Лениным Воронский "проверял свои мысли, чувства, недоумения". После смерти вождя,
особенно в годы сплошной коллективизации и головокружения от успехов, когда недоумения, так
сказать, превзошли и мысли и чувства, делать это стало трудней. Но живое воображение, память о
бурном прошлом и ностальгия по нему помогают писателю творить культ и миф покойного вождя,
поднимая его образ на недосягаемую для грехов и грязи окружающей действительности высоту. Поленински
боровшийся за материализм и партийную литературу Воронский в пору их трескучего
торжества как раз в их полезности для России и усомнился. Но с Ленина тут уже не спросишь, Ленин за
перегибы не ответчик, Ленин - это свято. Отсюда выходит святым, чистым, непорочным и чудесным
прошлое, и современность, которой уже не дано купаться и нежиться в лучах "щуркого и веселого
взгляда", во всех отношениях ему уступает.

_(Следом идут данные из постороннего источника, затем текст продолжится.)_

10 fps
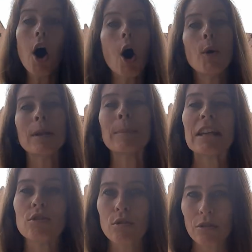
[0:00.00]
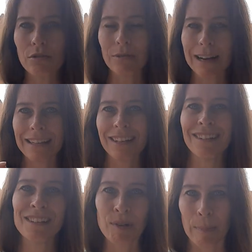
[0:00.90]
Oh, and make sure to click that
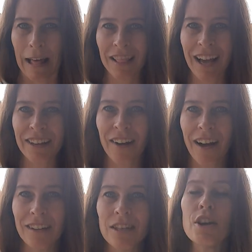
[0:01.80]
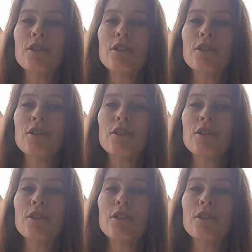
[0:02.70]
little bell icon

Но та же память о подпольно-героической молодости, но тот
же светлый, а по сути, ослепляющий образ мешают по-настоящему осмыслить прошлое, осознать, что
грехи и грязь нынешней действительности - не только наследие рухнувшего режима, но и следствие
собственных заблуждений и пороков. Словно возникают два разных человека, однофамильцы: молодой
Воронский и зрелый, пожилой Воронский, а между ними непреодолимая пропасть. Молодость нимало не
сливается со зрелостью, нет ощущения, что перед нами одна личность, проходящая свой единственный и
неповторимый земной путь. Поэтому в своих воспоминаниях, предусмотрительно снабженных
уведомлением, что они "с выдумкой", Воронский, человек уже поживший и давно растерявший свое
детско-юношеское безрассудство, словно не способен задумываться о неблаговидных поступках,
совершенных им в раннем возрасте. Все сомнения в их целесообразности - исключительно оттуда, тогда,
на месте преступления, на минутку-другую одолевшие бесчинствующего подростка. Нравственность
старого человека, веселящего свое сердце перебиранием былых подвигов, по-юношески робка и
застенчива, даже как-то неуместна, готова тут же смениться каким-то уже старческим умилением
нелепыми и злыми выходками зарвавшегося юнца. Это даже странно в умнейшем критике и писателе,
вполне умевшем отделять овец от козлищ в современной ему литературе. Но что поделаешь! Надо
отделить и прошлое, обособить, чтобы потом уже спокойно, без колебаний и без всяких намеков на
чувство вины заключить его в золотую обертку, выставляя на всеобщее обозрение. Этому литературноисторическому
приему научила революция, объявившая, что не человек как таковой, а самодержавие и
эксплуататорские классы повинны во всех грехах смертных. Воронский в младые годы бил стекла в
казенных зданиях, притеснял слабых, обижал девчонок-гимназисток, не гнушался воровством. Это
потому, что он был бурсаком, а бурсаком его сделали невыносимые условия жизни в царской России.
В это прошлое, святого в котором - лишь имена героев-мучеников борьбы с царизмом, можно
перебросить воздушный мостик, сотканный из ностальгических чувств и романтических представлений.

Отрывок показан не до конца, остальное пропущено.